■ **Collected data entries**
======

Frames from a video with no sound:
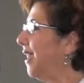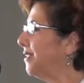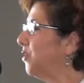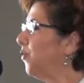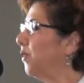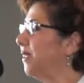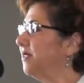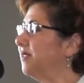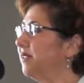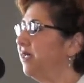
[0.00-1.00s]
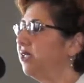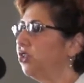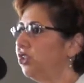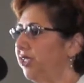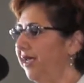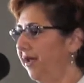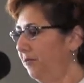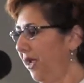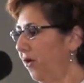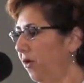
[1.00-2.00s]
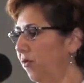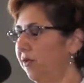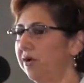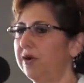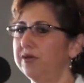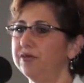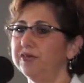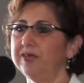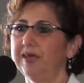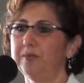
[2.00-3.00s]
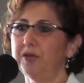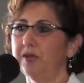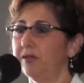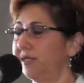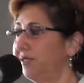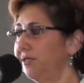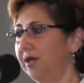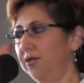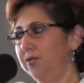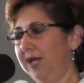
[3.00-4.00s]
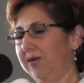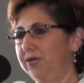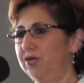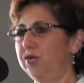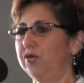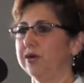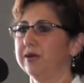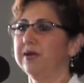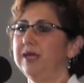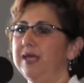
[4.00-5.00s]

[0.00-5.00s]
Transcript: as it was, she had my artwork on her table. This is all the way out in New York.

======

■ **Your goal**
In your copy, include no pictures, but reproduce all records exactly.

■ **Finished exercise**
Frames from a video with no sound:
[0.00-1.00s]
[1.00-2.00s]
[2.00-3.00s]
[3.00-4.00s]
[4.00-5.00s]

[0.00-5.00s]
Transcript: as it was, she had my artwork on her table. This is all the way out in New York.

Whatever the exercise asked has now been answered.